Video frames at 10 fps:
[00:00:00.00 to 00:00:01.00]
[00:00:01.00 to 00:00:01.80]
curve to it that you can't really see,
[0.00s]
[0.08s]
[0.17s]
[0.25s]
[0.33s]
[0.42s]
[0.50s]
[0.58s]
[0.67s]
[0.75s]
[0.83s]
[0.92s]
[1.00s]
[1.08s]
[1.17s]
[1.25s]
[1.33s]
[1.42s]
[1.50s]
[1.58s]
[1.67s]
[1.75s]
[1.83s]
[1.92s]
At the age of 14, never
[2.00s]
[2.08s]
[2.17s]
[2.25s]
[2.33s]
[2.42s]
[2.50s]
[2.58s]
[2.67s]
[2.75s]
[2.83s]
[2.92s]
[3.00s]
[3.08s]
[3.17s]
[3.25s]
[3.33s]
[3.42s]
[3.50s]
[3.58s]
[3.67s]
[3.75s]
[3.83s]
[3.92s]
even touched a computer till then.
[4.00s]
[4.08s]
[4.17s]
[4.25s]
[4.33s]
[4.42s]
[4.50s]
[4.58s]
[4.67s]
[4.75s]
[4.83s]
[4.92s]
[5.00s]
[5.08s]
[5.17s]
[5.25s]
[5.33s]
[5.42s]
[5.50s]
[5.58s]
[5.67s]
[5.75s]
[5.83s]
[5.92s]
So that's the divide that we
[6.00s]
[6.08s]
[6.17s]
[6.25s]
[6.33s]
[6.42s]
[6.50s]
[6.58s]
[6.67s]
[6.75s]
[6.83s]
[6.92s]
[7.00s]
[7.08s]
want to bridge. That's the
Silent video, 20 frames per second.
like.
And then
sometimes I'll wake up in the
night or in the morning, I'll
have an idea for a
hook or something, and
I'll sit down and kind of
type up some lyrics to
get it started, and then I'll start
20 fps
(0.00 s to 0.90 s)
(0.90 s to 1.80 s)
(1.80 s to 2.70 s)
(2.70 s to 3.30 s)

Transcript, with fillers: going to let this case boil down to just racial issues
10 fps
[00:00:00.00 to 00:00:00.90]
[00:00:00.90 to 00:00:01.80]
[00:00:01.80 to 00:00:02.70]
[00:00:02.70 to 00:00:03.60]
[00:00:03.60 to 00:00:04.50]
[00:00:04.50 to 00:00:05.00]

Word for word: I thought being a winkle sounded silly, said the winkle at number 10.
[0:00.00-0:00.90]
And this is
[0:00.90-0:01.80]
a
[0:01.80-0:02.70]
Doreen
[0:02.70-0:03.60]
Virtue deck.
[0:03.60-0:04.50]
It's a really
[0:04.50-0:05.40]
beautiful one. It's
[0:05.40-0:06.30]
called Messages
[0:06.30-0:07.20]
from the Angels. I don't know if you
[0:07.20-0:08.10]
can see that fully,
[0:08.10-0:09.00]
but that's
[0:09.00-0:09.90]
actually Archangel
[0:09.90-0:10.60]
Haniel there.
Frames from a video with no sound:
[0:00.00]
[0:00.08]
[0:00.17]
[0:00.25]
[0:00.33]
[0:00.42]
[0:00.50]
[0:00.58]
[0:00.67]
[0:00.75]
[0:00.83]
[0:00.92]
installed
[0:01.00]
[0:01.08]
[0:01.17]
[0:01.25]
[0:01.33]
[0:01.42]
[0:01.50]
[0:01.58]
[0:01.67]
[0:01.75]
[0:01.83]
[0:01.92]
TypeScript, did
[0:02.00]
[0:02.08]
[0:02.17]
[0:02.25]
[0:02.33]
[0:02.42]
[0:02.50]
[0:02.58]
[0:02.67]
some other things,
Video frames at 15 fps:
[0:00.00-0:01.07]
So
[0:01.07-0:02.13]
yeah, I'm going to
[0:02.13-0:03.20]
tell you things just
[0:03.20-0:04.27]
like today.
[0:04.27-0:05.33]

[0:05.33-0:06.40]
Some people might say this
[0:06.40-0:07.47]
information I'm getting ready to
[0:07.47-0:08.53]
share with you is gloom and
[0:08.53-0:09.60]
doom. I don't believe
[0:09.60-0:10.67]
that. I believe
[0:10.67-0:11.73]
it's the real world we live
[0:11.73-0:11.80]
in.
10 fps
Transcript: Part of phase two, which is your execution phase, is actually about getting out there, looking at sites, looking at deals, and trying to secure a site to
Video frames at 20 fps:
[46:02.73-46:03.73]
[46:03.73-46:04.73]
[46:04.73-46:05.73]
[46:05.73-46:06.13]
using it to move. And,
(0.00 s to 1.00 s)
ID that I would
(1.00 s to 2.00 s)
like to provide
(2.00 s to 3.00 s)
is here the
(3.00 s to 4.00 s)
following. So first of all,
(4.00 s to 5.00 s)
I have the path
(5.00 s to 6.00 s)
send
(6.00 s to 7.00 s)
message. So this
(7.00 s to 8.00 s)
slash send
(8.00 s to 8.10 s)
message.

□ □ □

- ASSIGNMENT -
Reproduce each line from the records that contains the word "Transcript".

- RESPONSE BELOW -
Transcript, with fillers: going to let this case boil down to just racial issues
Transcript: Part of phase two, which is your execution phase, is actually about getting out there, looking at sites, looking at deals, and trying to secure a site to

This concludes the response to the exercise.